Abt Urban beim Requiem für Papst em. Benedikt XVI.
«Die Liebe Christi war die bestimmende Kraft in unserem geliebten Heiligen Vater; wer ihn hat beten sehen, wer ihn hat predigen sehen, weiss das. Und so konnte er dank dieser tiefen Verwurzelung in Christus eine Last tragen, die rein menschliche Kräfte übersteigt: Hirt der Herde Christi, seiner universalen Kirche zu sein. […] In der Ersten Lesung sagt uns der hl. Petrus – und der Papst spricht mit dem hl. Petrus: ‘Wahrhaftig, jetzt begreife ich, dass Gott nicht auf die Person sieht, sondern dass ihm in jedem Volk willkommen ist, wer ihn fürchtet und tut, was recht ist. Er hat das Wort den Israeliten gesandt, indem er den Frieden verkündete durch Jesus Christus; dieser ist der Herr aller.’»
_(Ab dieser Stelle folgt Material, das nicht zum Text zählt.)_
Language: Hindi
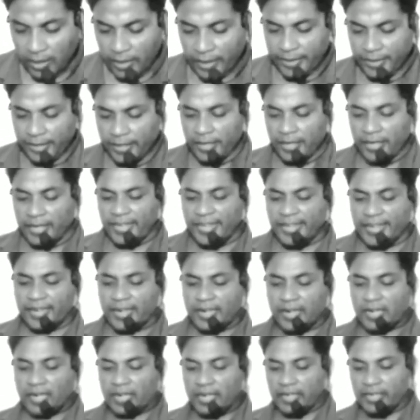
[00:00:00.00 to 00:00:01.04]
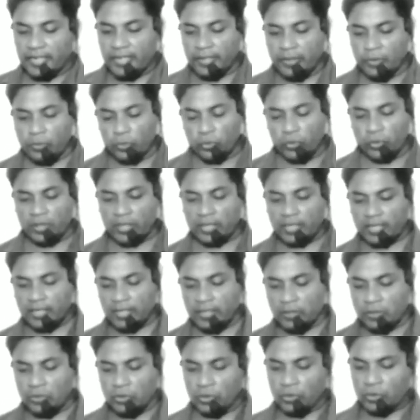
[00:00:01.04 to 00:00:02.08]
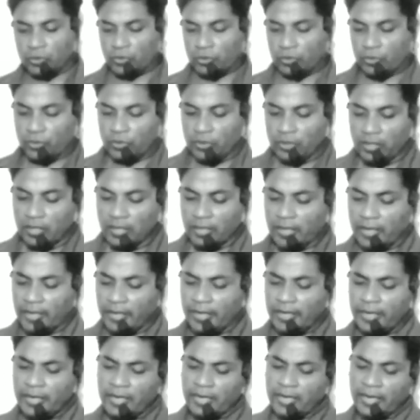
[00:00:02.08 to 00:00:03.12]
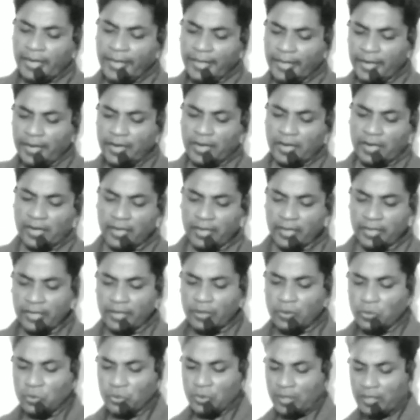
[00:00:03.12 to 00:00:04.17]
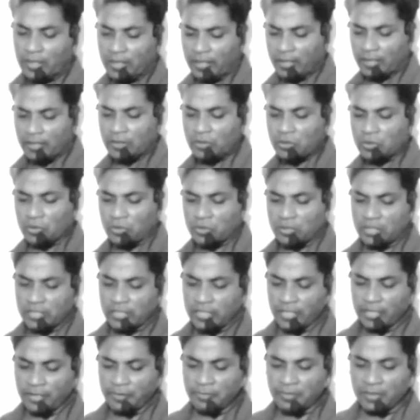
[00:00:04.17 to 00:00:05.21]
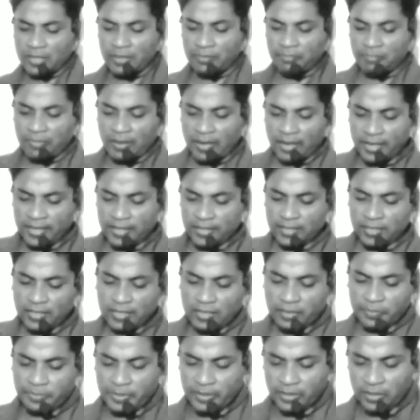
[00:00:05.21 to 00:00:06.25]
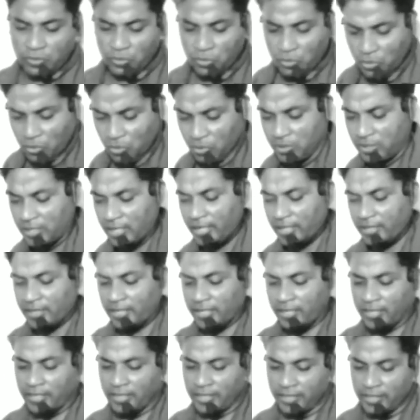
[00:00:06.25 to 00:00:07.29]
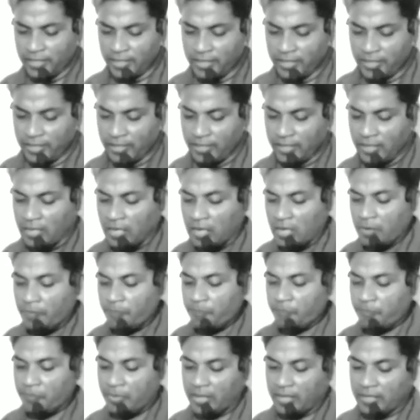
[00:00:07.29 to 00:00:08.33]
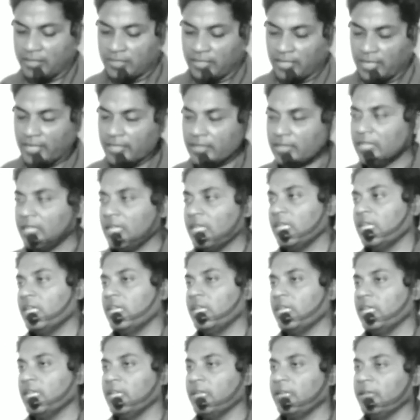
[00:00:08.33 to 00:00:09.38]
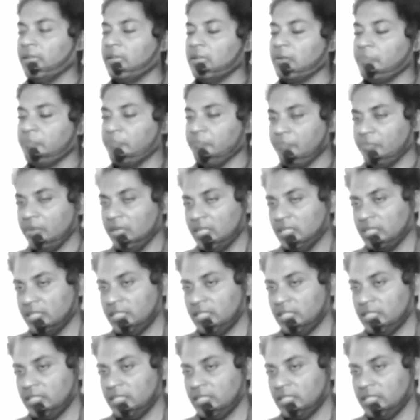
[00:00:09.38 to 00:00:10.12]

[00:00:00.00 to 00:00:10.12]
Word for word: अरे है कहानी उनकी जो अरे है कहानी उनकी जो सिर में बांध कफन को जाते हैं मर जाते हैं मिट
Liebe Schwestern und Brüder, diese Worte stammen nicht von mir. Sie wurden am 8. April 2005 anlässlich der Beerdigung von Papst Johannes Paul II. vom damaligen Kardinal Joseph Ratzinger gesagt. Wenn wir heute bei uns die gleiche Lesung aus der Apostelgeschichte wie damals vernommen haben, dann auch dieselbe Kernbotschaft: Wir verkünden den Frieden durch Jesus Christus: «Dieser ist der Herr aller.»
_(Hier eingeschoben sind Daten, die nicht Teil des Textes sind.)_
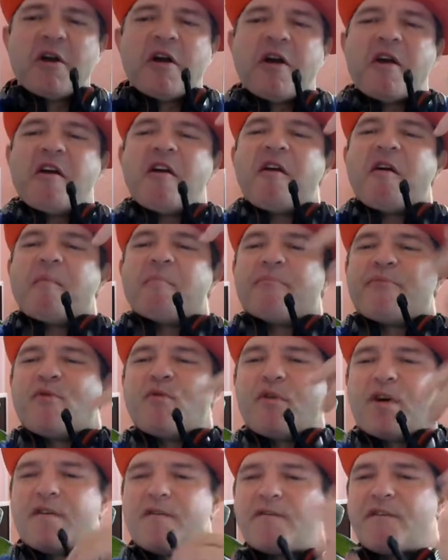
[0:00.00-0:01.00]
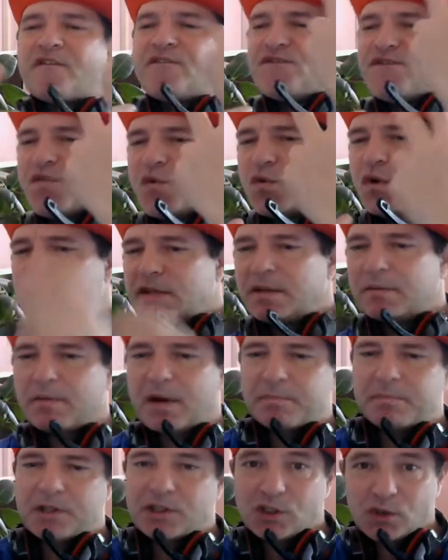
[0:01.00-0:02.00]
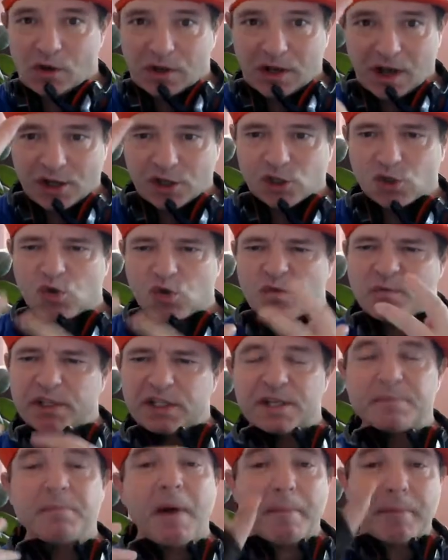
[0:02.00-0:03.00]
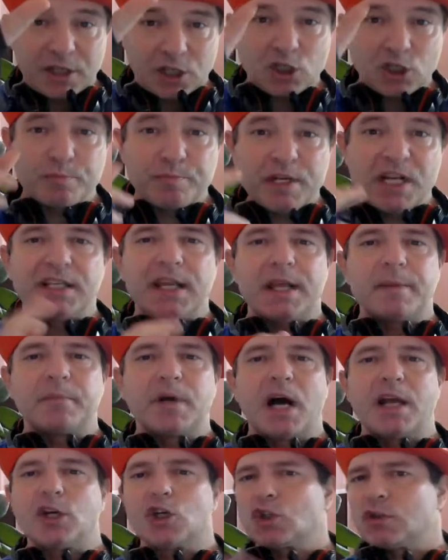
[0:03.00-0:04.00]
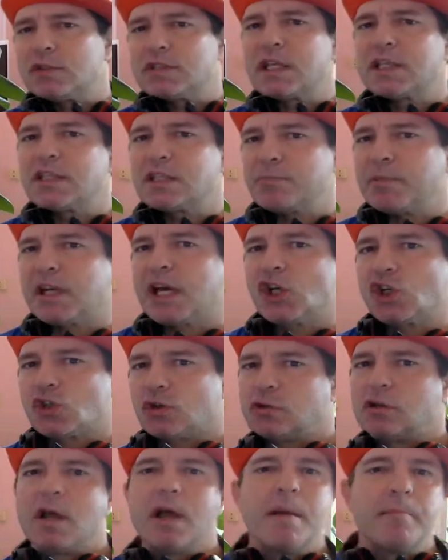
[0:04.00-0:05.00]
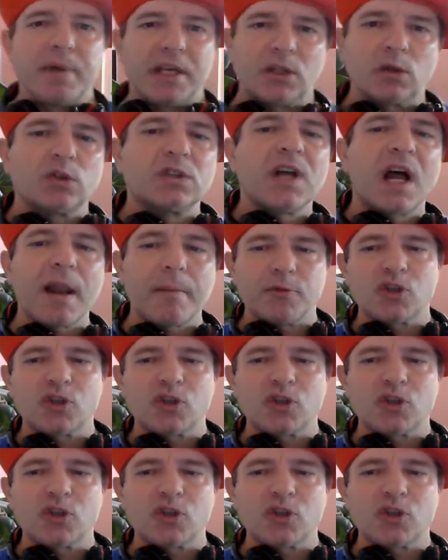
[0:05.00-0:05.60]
Hey, puh, puh. Hier mein, mein Zockerhandschuh, mit dem habe ich gespielt, eben gerade schon seit zwei, drei Stunden. Bin total am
Diese Christuszentriertheit, die Ratzinger für seinen Vorgänger festhielt, können wir auch vom späteren Papst Benedikt XVI. bezeugen. Seine tiefe Verwurzelung in Christus zeigte sich immer und überall. Da Benedikt XVI. Theologe war – das Nachdenken über Gott also gleichsam sein Beruf war –, kann man ihn natürlich kritisieren. Aber dann eben vor allem auch auf der Ebene der Theologie und nicht, wie es im Moment oft geschieht, rein soziologisch und psychologisch. Überhaupt fehlt mir heute in vielen kirchlichen Debatten das theologische Nach- und Mitdenken. Der Theologe Ratzinger folgte bei aller Wertschätzung für die historisch-kritische Methode der modernen Bibel-Exegese nicht allen Schlussfolgerungen dieser Art der Lektüre der Hl. Schrift. Damit können andere Mühe haben und diese auch benennen. Papst Benedikt XVI. hat in seiner ihm eigenen Verwurzelung in Christus das Johannesevangelium zum Dreh- und Angelpunkt seiner Jesus-Meditationen gemacht und in diesem viele Aussagen gefunden, die Jesus eben als Christus bezeugen im Sinne der heutigen Lesung: «Dieser ist der Herr aller.»
Im Johannesevangelium findet sich ein wichtiges hermeneutisches Prinzip für das Denken von Benedikt XVI. Es ist das Sprechen von der Wahrheit. Er sah sich im intellektuellen Dienst an der Wahrheit. Schon sein Wahlspruch als Erzbischof lautete: Cooperatores veritatis – «Mitarbeiter für die Wahrheit» (3. Joh 1,8). Dazu machte er etwa folgende Aussage: «Liebe ohne Wahrheit wird blind und zur Karikatur ihrer selbst – Wahrheit ohne Liebe wird grausam und verspielt so ihr eigenes Wesen.» Wir können dankbar sein, dass wir in den letzten Jahrzehnten immer wieder Bischöfe auf dem Stuhl Petri hatten, die von der Liebe zur Wahrheit, die Christus Jesus ist, beseelt waren und sind. Lange genug gab es in dieser Position vor allem Kriegsherren und Politiker. Und als die Kirche sich im beginnenden neuen Jahrtausend besonders verletzlich zu zeigen begann, hatten wir einen Papst, der auf seiner Suche nach Wahrheit sich seiner eigenen Verletzlichkeit stellte und von seinem Amt zurücktrat, da er die Last nicht mehr tragen konnte, «die rein menschliche Kräfte übersteigt». Im Johannesevangelium wird Petrus in seiner Verletzlichkeit von Christus gefragt: «Simon, liebst du mich?» Möge nun auch Benedikt XVI. vor seinem Herrn antworten können: «Herr, du weisst alles; du weisst, dass ich dich liebe.» Und wir alle dürfen mit dem heutigen Abschnitt aus dem Johannesevangelium hoffen: «Denn das ist der Wille meines Vaters, dass jeder, der den Sohn sieht und an ihn glaubt, das ewige Leben hat und dass ich ihn auferwecke am Jüngsten Tag.»